** Data to use **
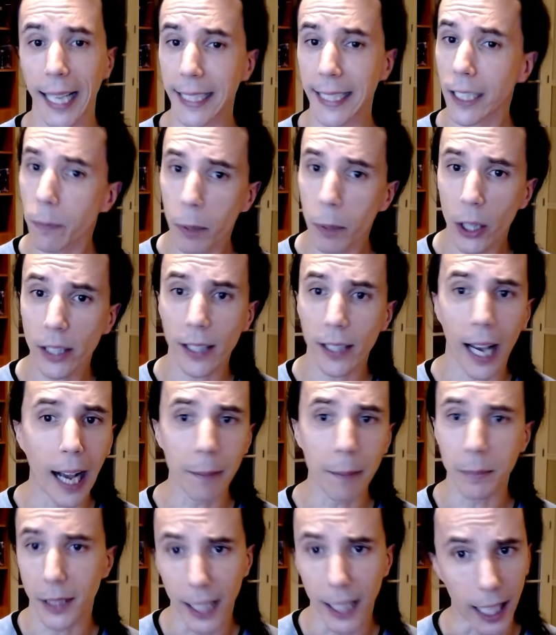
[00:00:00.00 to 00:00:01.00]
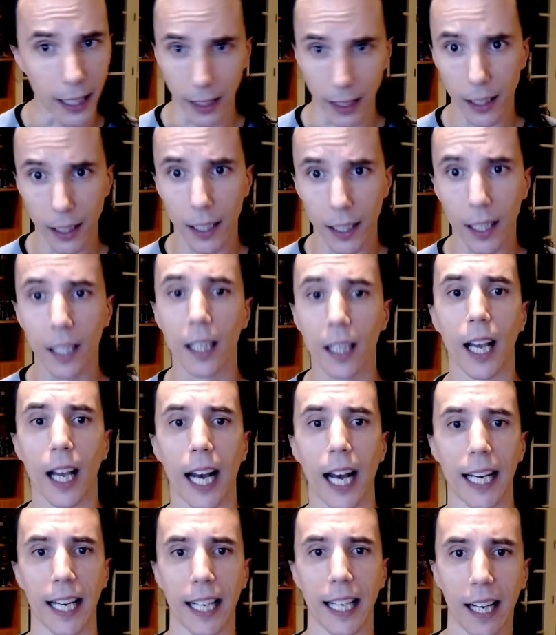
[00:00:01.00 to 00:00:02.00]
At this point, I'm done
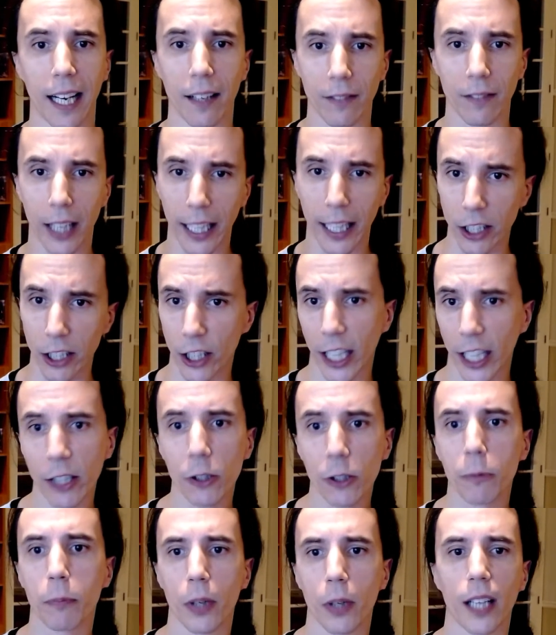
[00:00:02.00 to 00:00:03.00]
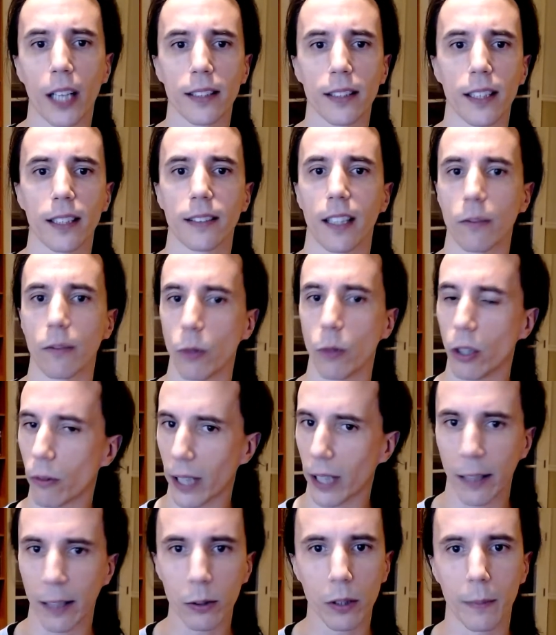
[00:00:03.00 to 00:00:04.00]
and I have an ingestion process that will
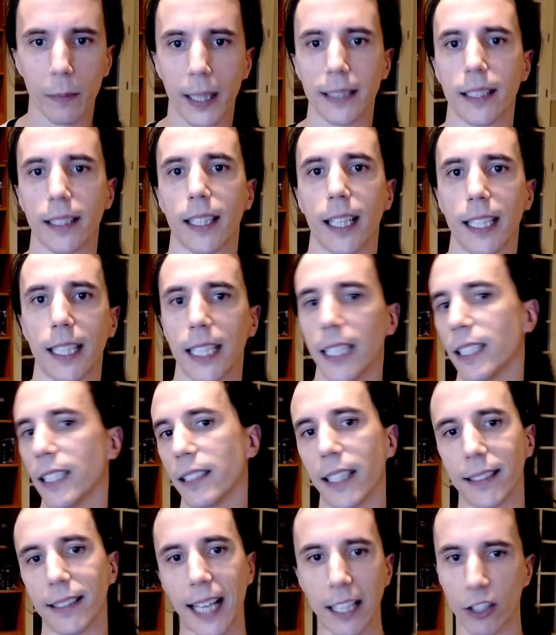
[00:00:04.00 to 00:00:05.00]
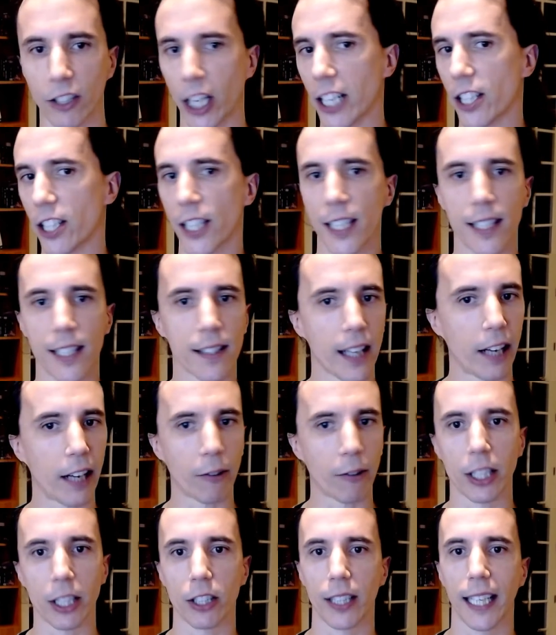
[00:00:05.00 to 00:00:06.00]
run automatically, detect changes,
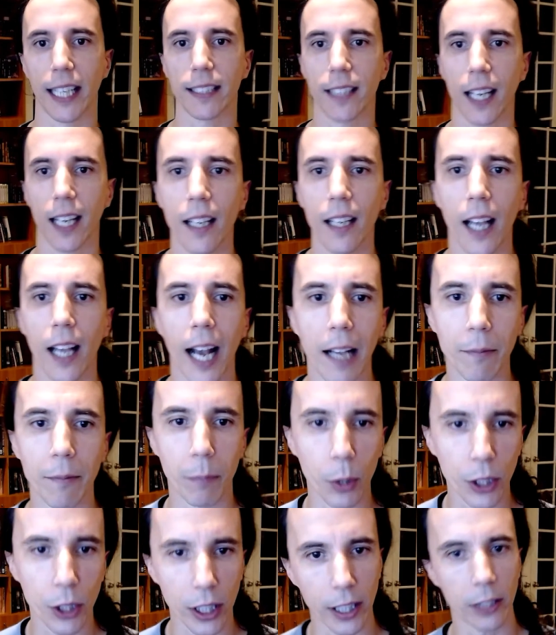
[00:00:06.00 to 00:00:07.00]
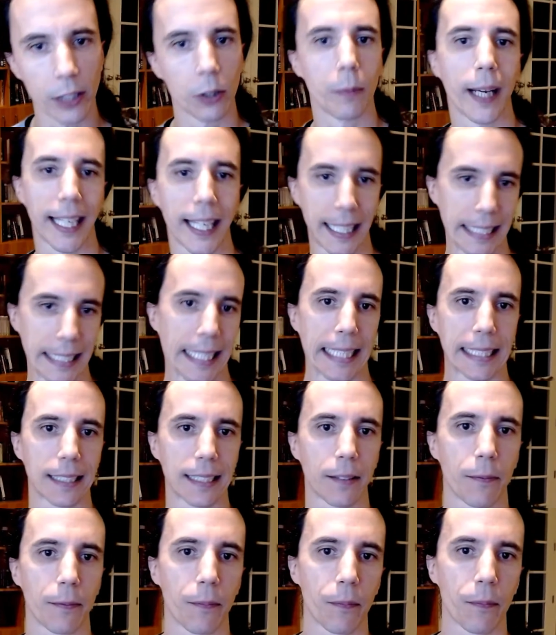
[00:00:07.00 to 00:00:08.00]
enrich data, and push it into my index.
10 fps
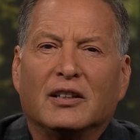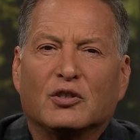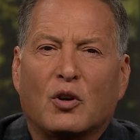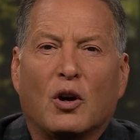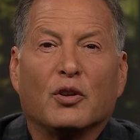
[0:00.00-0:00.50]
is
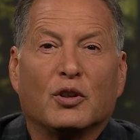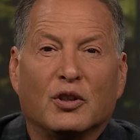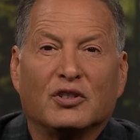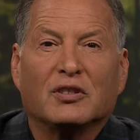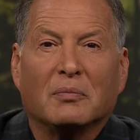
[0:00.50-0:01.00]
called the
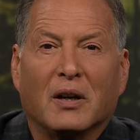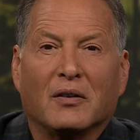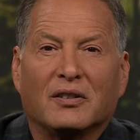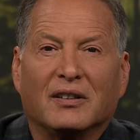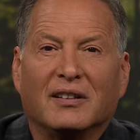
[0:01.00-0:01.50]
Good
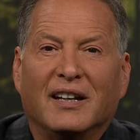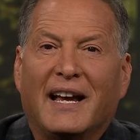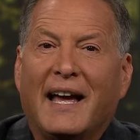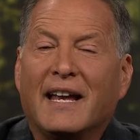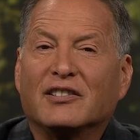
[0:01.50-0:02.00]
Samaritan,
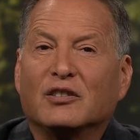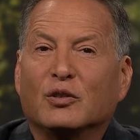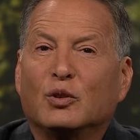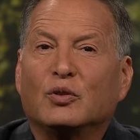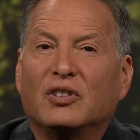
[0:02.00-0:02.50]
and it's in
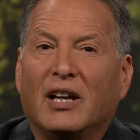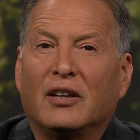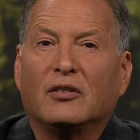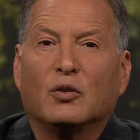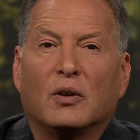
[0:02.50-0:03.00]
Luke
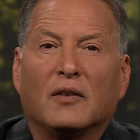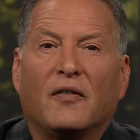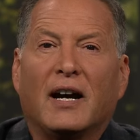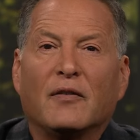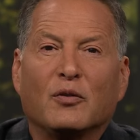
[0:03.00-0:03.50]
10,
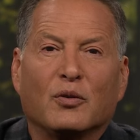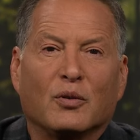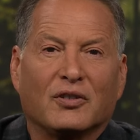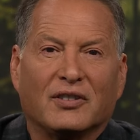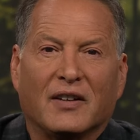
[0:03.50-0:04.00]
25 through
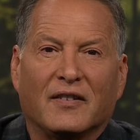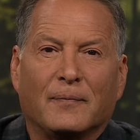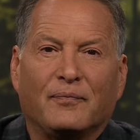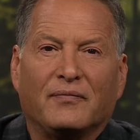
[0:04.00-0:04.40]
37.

** Your objective **
Lines from the one containing "[00:00:01.00 to 00:00:02.00]" through the end of the listing, both included, are to be restated exactly, and pictures are to be left out.

** Response to the exercise **
[00:00:01.00 to 00:00:02.00]
At this point, I'm done
[00:00:02.00 to 00:00:03.00]
[00:00:03.00 to 00:00:04.00]
and I have an ingestion process that will
[00:00:04.00 to 00:00:05.00]
[00:00:05.00 to 00:00:06.00]
run automatically, detect changes,
[00:00:06.00 to 00:00:07.00]
[00:00:07.00 to 00:00:08.00]
enrich data, and push it into my index.
10 fps
[0:00.00-0:00.50]
is
[0:00.50-0:01.00]
called the
[0:01.00-0:01.50]
Good
[0:01.50-0:02.00]
Samaritan,
[0:02.00-0:02.50]
and it's in
[0:02.50-0:03.00]
Luke
[0:03.00-0:03.50]
10,
[0:03.50-0:04.00]
25 through
[0:04.00-0:04.40]
37.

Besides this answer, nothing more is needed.